LegalCrystal Citation
SubjectCivil
CourtKolkata
Decided On
Judge
Reported in(1909)ILR36Cal1016
AppellantAshruf Ali
RespondentEmperor
Cases ReferredKashi Nath Bania v. Emperor
Excerpt:
opium, illegal possession of - opium act (i of 1878) section 9(c)--possession of railway receipt for an undelivered parcel of contraband opium. - .....with the learned magistrate, for we hold with him that the accused was in possession of the railway receipt. the question then arises whether that constitutes possession of the opium to which the railway receipt relates, so as to be an offence within section 9 of the opium act '(i of 1878). if unfettered by authority, i should have been disposed to hold that there was no such possession, for, as i read the act, it relates to possession of opium, and not of a receipt for the opium. however, there is a decision of this court by which we are bound, kashi nath bania v. emperor (1905) i.l.r. 32 calc. 557, in which, on facts not fairly distinguishable from the present, it was held that possession of the railway receipt was possession of opium within the meaning of the section. it.....
Judgment:

Lawrence H. Jenkins, C.J. and Caspersz, J.
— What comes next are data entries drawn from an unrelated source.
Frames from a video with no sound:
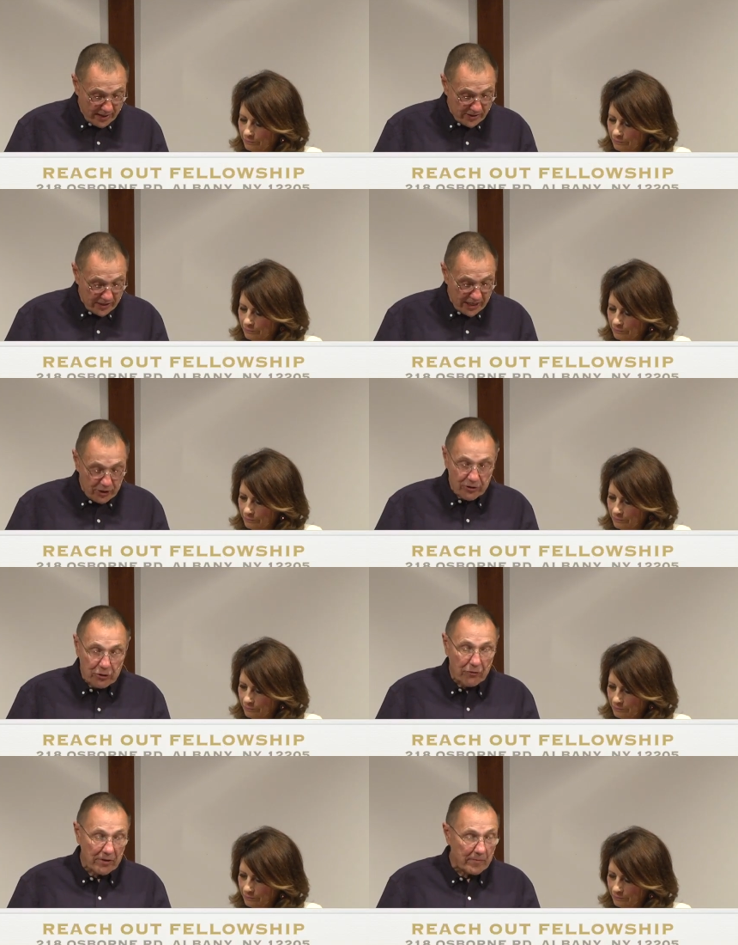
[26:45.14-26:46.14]
Speaker 1: by saying, You
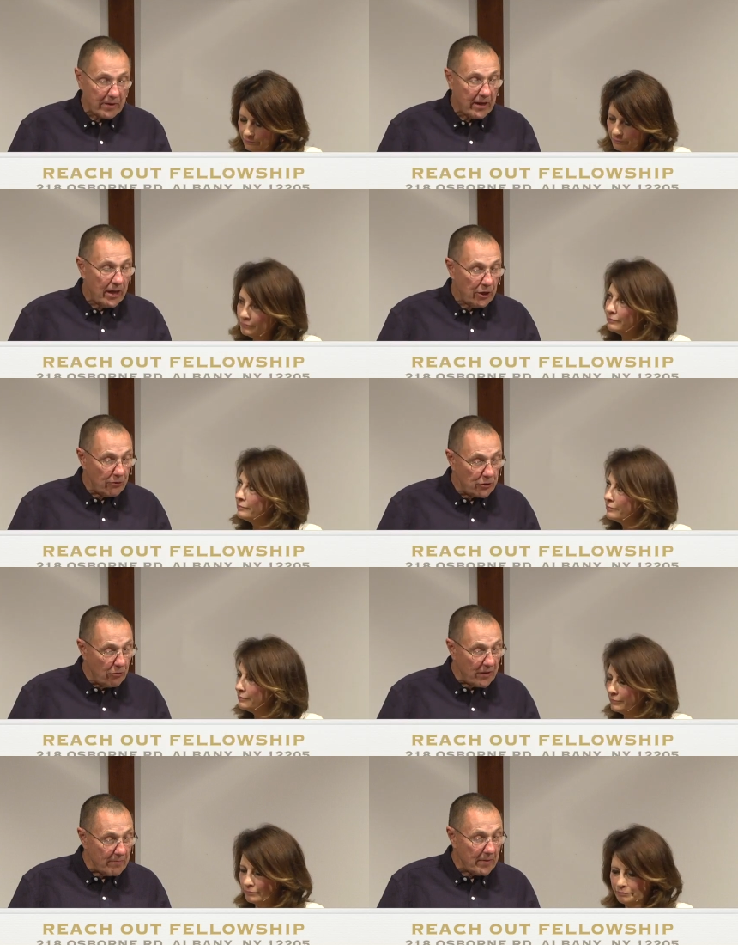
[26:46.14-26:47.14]
do them. You
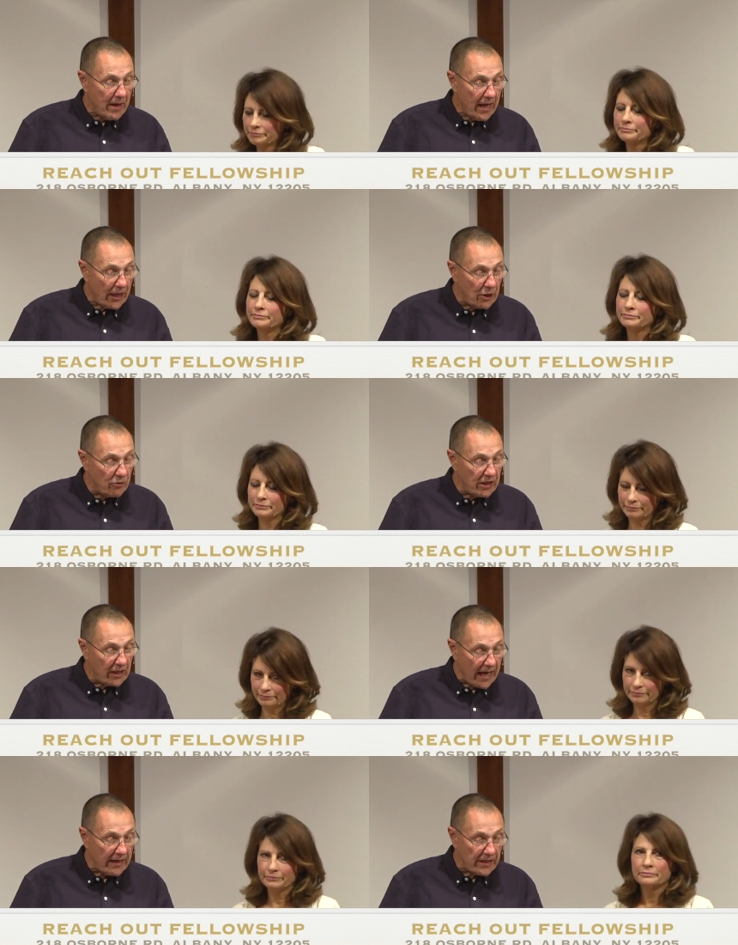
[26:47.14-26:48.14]
do them and you
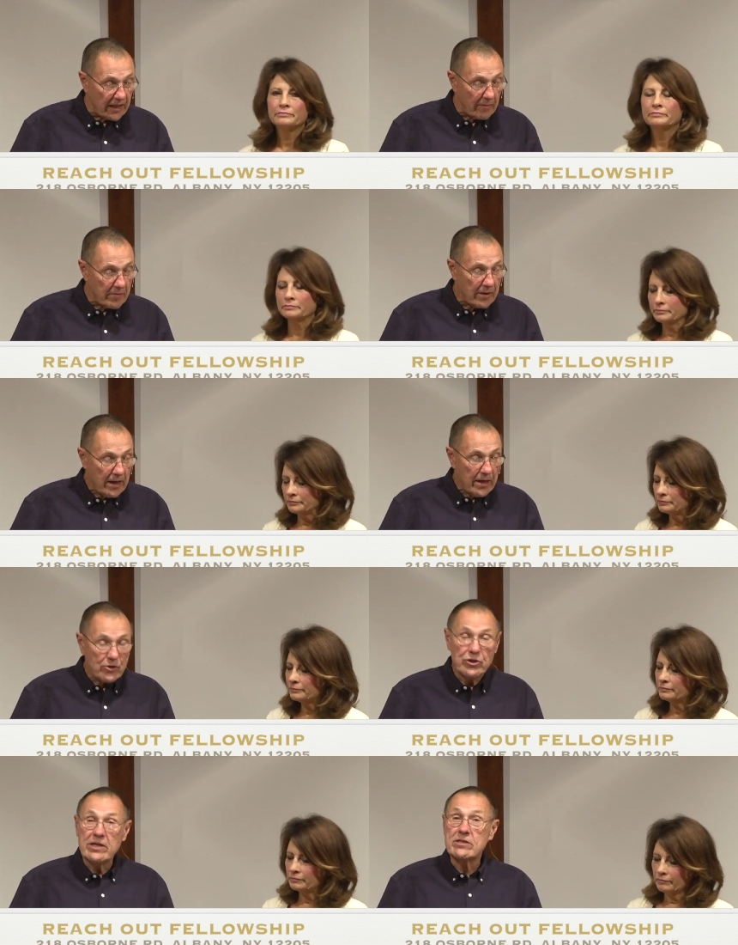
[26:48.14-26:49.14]
delight in them.
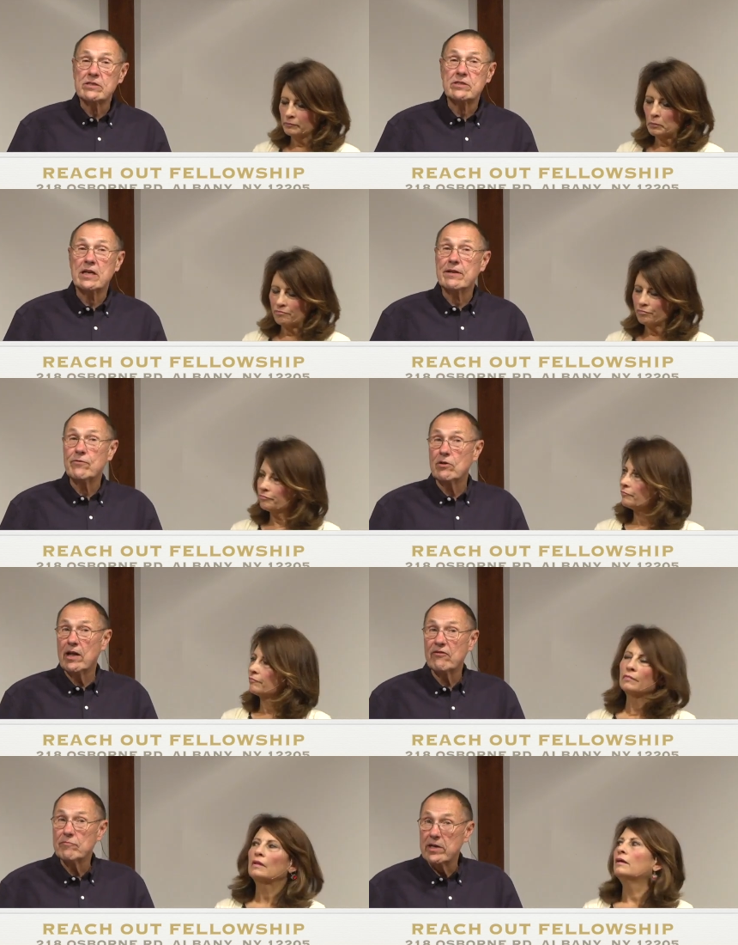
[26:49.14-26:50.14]
Jesus said, If you
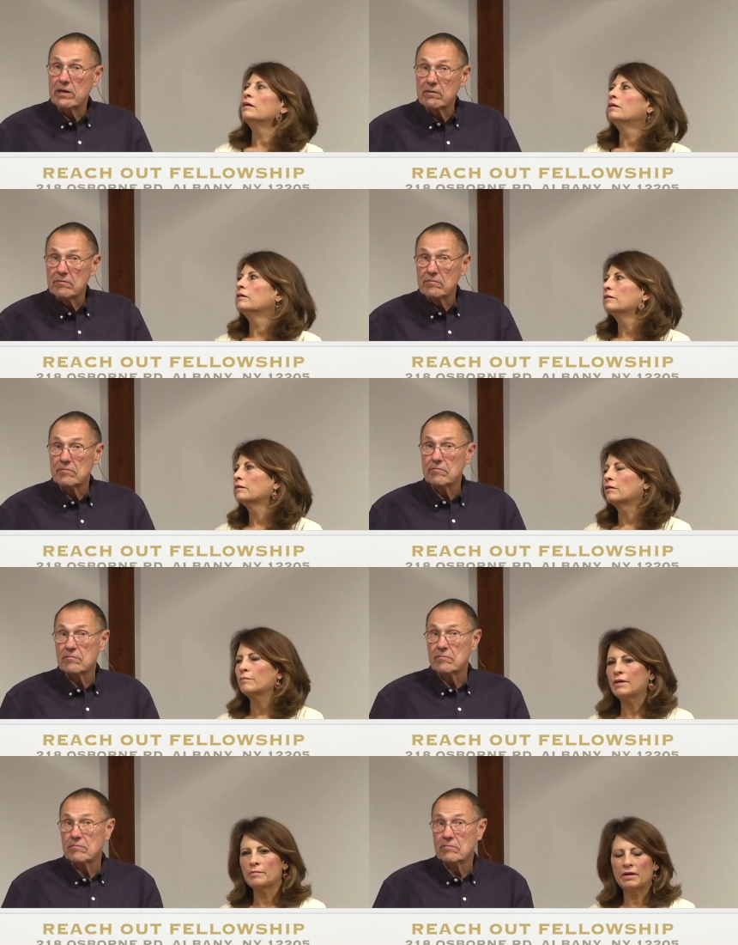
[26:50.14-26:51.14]
love me,
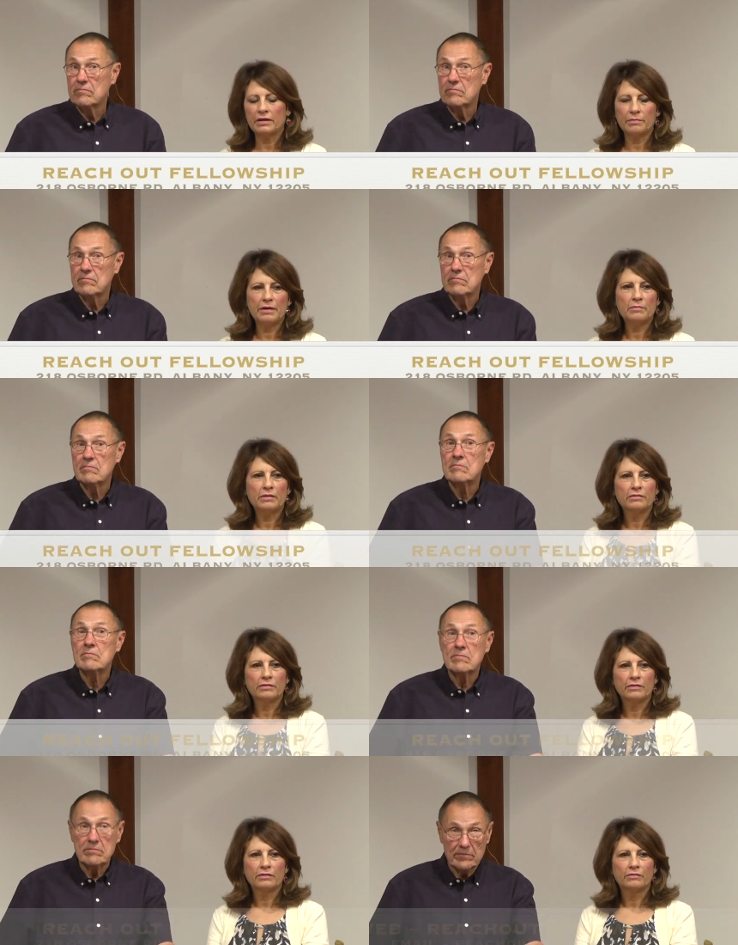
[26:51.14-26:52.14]
Speaker 2: obey my commandments.
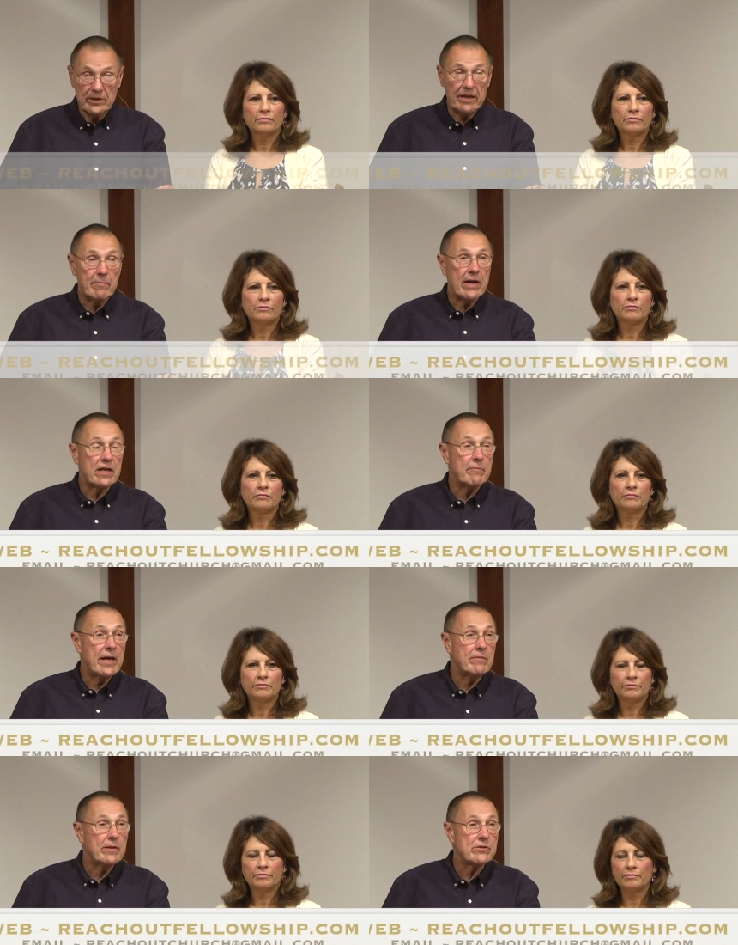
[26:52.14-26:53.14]
Speaker 1: Keep my
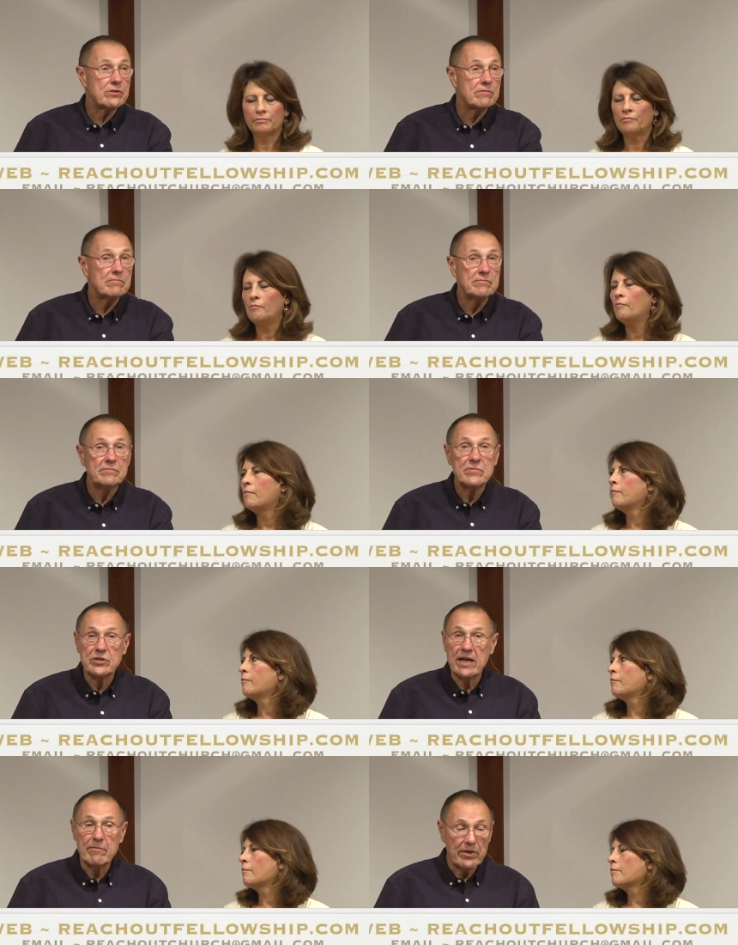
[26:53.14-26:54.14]
commandments.
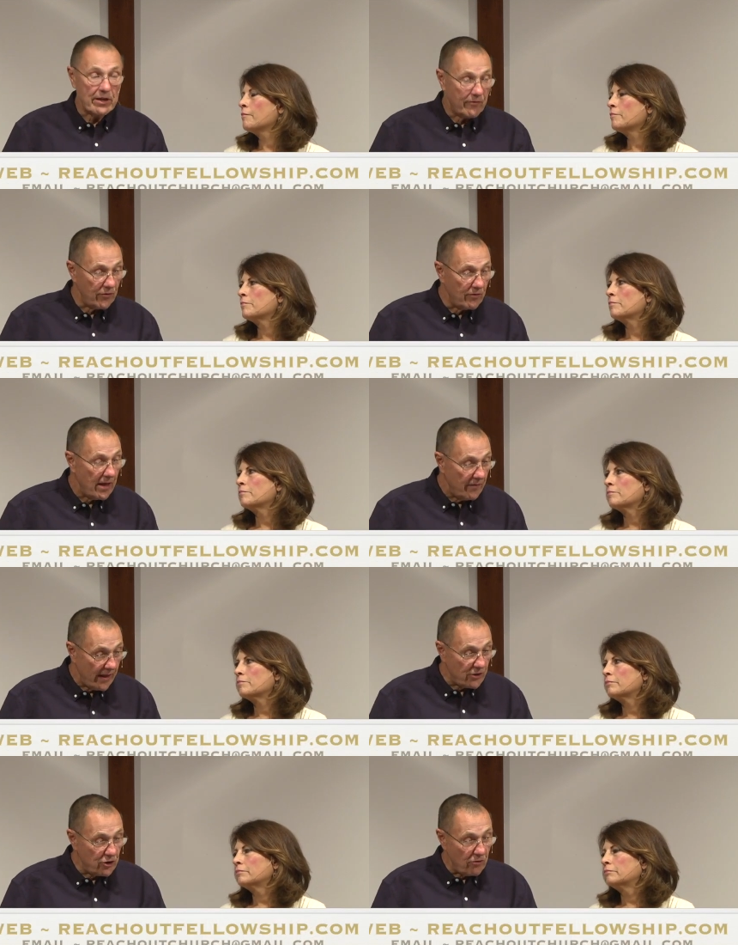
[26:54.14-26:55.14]
Same thing. If you
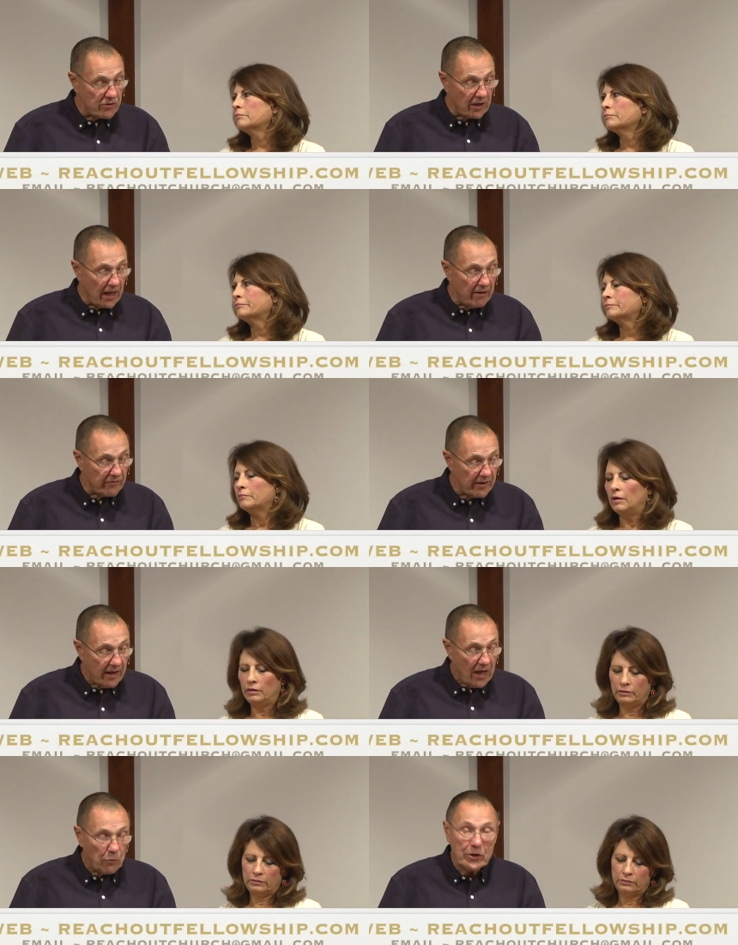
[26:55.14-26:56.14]
that shows the love.
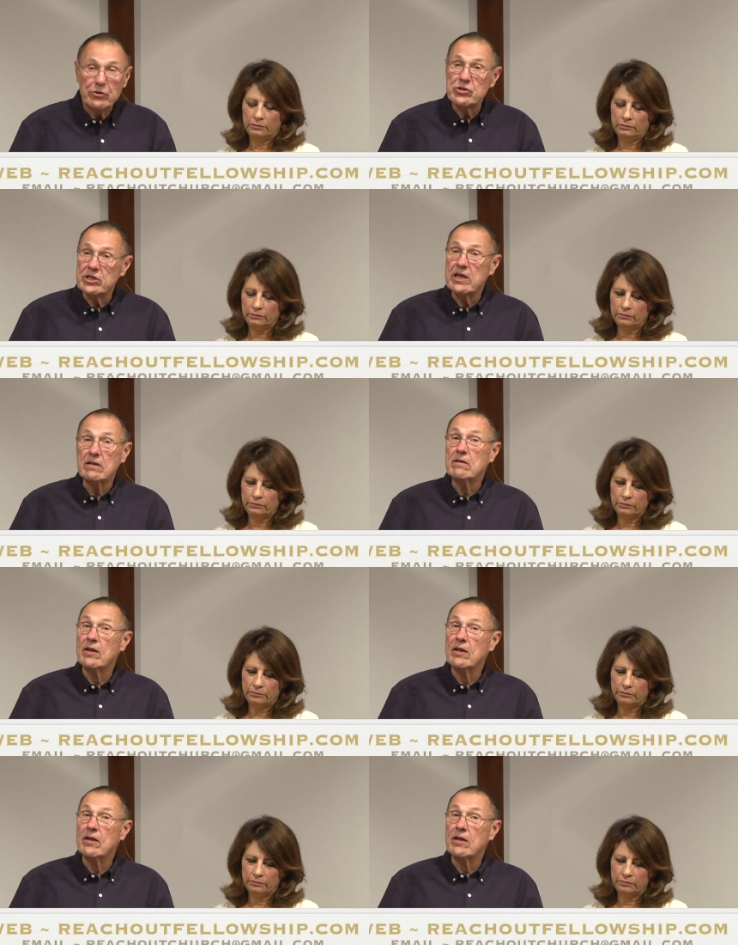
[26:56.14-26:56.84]
When you sin,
1. On the facts we are in agreement with the learned Magistrate, for we hold with him that the accused was in possession of the railway receipt. The question then arises whether that constitutes possession of the opium to which the railway receipt relates, so as to be an offence within Section 9 of the Opium Act '(I of 1878). If unfettered by authority, I should have been disposed to hold that there was no such possession, for, as I read the Act, it relates to possession of opium, and not of a receipt for the opium. However, there is a decision of this Court by which we are bound, Kashi Nath Bania v. Emperor (1905) I.L.R. 32 Calc. 557, in which, on facts not fairly distinguishable from the present, it was held that possession of the railway receipt was possession of opium within the meaning of the section. It appears to me that this decision overlooks the distinction between 'possession' and the 'right to possession.' But there the decision stands, and we are bound by it. We, therefore, dismiss this appeal.